Agathotoma subtilis

Scientific classification
- Kingdom: Animalia
- Phylum: Mollusca
- Class: Gastropoda
- Subclass: Caenogastropoda
- Order: Neogastropoda
- Superfamily: Conoidea
- Family: Mangeliidae
- Genus: Agathotoma
- Species: A. subtilis
- Binomial name: Agathotoma subtilis (R.B. Watson, 1881)
- Synonyms: Pleurotoma (Mangilia) subtilis (R.B. Watson, 1881) superseded combination; Pleurotoma subtilis R.B. Watson, 1881 superseded combination;

= Agathotoma subtilis =

- Authority: (R.B. Watson, 1881)
- Synonyms: Pleurotoma (Mangilia) subtilis (R.B. Watson, 1881) superseded combination, Pleurotoma subtilis R.B. Watson, 1881 superseded combination

Species of gastropod

Agathotoma subtilis is a species of sea snail, a marine gastropod mollusk in the family Mangeliidae.

==Description==
The length of the shell attains 7.8 mm.

(Original description) The shell is very small, conical, and sharp-tipped with a lop-sided base.
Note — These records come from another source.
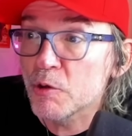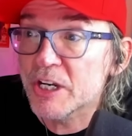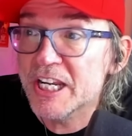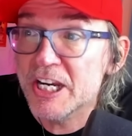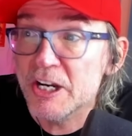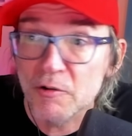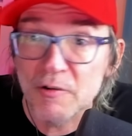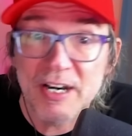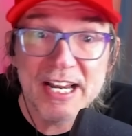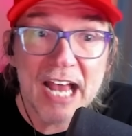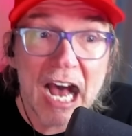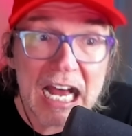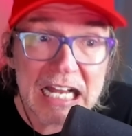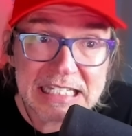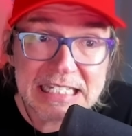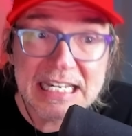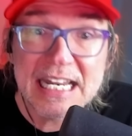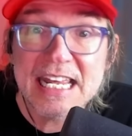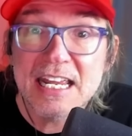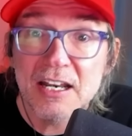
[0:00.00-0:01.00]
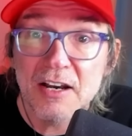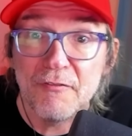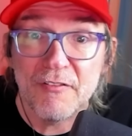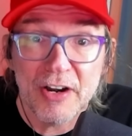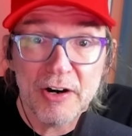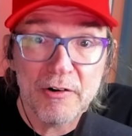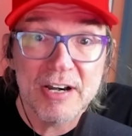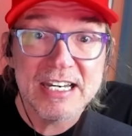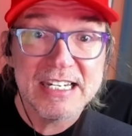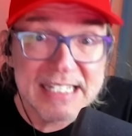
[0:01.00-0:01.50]
curiosity in a
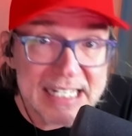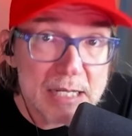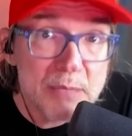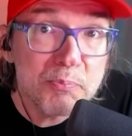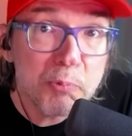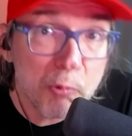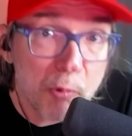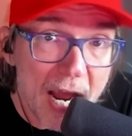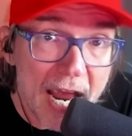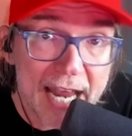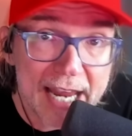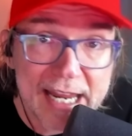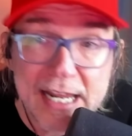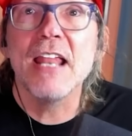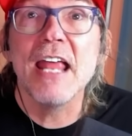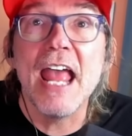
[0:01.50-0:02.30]
very deep way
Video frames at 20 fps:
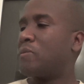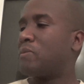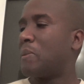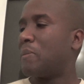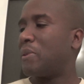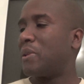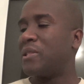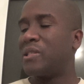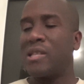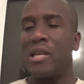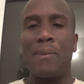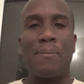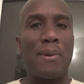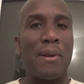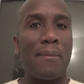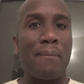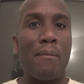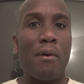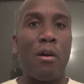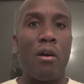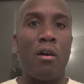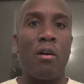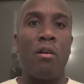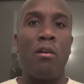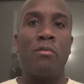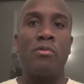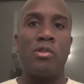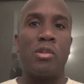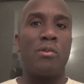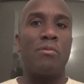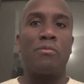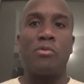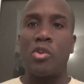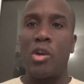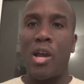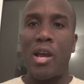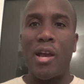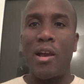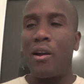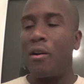Maybe they set up at a mall so you can
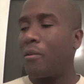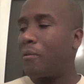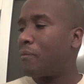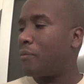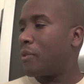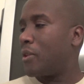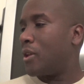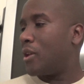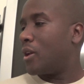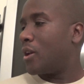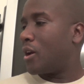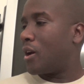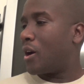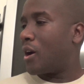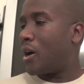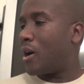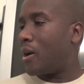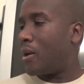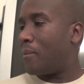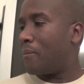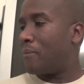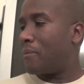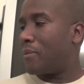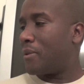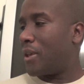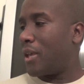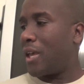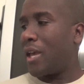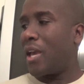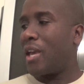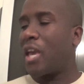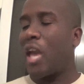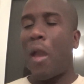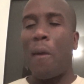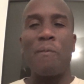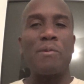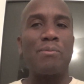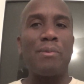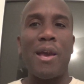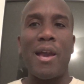try out EA
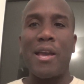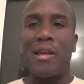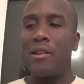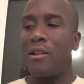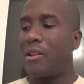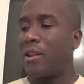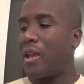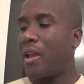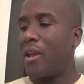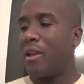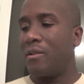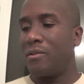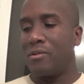games back in the day.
It is subscalar, featuring distinct ribs and spiral threads. The shell has a prominent labral varix with a small, deep, round sinus.

Sculpture
Longitudinals: On the body whorl, there are about thirteen rounded, rather weak, slightly oblique longitudinal ribs extending to the snout. These ribs are fewer but rather stronger on the fifth and sixth whorls and become lamellar on the fourth whorl. They are separated by shallow, open furrows that are about two-thirds the width of the ribs. The entire surface is covered with microscopic but coarse, hair-like lines of growth.
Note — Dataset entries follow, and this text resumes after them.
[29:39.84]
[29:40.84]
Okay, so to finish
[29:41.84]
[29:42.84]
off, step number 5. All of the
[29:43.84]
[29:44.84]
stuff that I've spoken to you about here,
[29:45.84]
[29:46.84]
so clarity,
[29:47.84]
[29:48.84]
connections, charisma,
Spirals: There are 25 to 30 close-set, flatly rounded spiral threads that alternate between stronger and weaker. The threads on the shoulder and base of the body whorl are the weakest, while the twelve threads in the middle of the body whorl are the broadest. The threads on the snout are the most prominent, especially the uppermost three. Among the group of spirals on the body whorl, the highest thread just below the sinus area forms a very slight keel on the whorls.

The colour of the shell is buff.

The spire is subscalar, high, and conical. The apex consists of 13 embryonic whorls that rise in a regular manner to a high, finely rounded point, with the extreme tip being quite prominent. The shell has seven whorls, which increase regularly in size, are high and rather narrow, and very slightly carinated. The whorls are convex, with the body whorl being long and narrow, nearly cylindrical in the middle. The base on the right side is scarcely contracted, whereas on the left side, it is significantly truncated in a long, oblique manner, giving it a notably lop-sided appearance. The suture is distinct and impressed, though not deep.
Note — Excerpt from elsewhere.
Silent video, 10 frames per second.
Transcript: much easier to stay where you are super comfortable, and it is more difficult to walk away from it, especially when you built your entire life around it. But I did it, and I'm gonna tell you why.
The aperture is elongated and narrow, with nearly parallel sides. A short, open siphonal canal extends in the same width and direction as the aperture, terminating in a deep notch. Above, the sinus is approximately half the width of the aperture, curving obliquely through the thickened lip in a funnel shape. The outer lip is obliquely oriented, almost straight with a slight inward curve, notably thickened, and smoothly rounded on its inner face. Its sides run parallel and are reinforced by a prominent rounded varix extending towards the short snout, but not reaching the columella. Internally, a faintly textured pad is discernible, faintly toothed, culminating in a small, rounded and rather prominent tubercle on the lower side of the sinus. The inner lip appears very narrow and thin, housing a thickened pad between the sinus and the body whorl, with an oblique, slightly concave orientation; above, it runs straight along the columella.

==Distribution==
This marine species occurs in the Atlantic Ocean of Pernambuco, Brazil.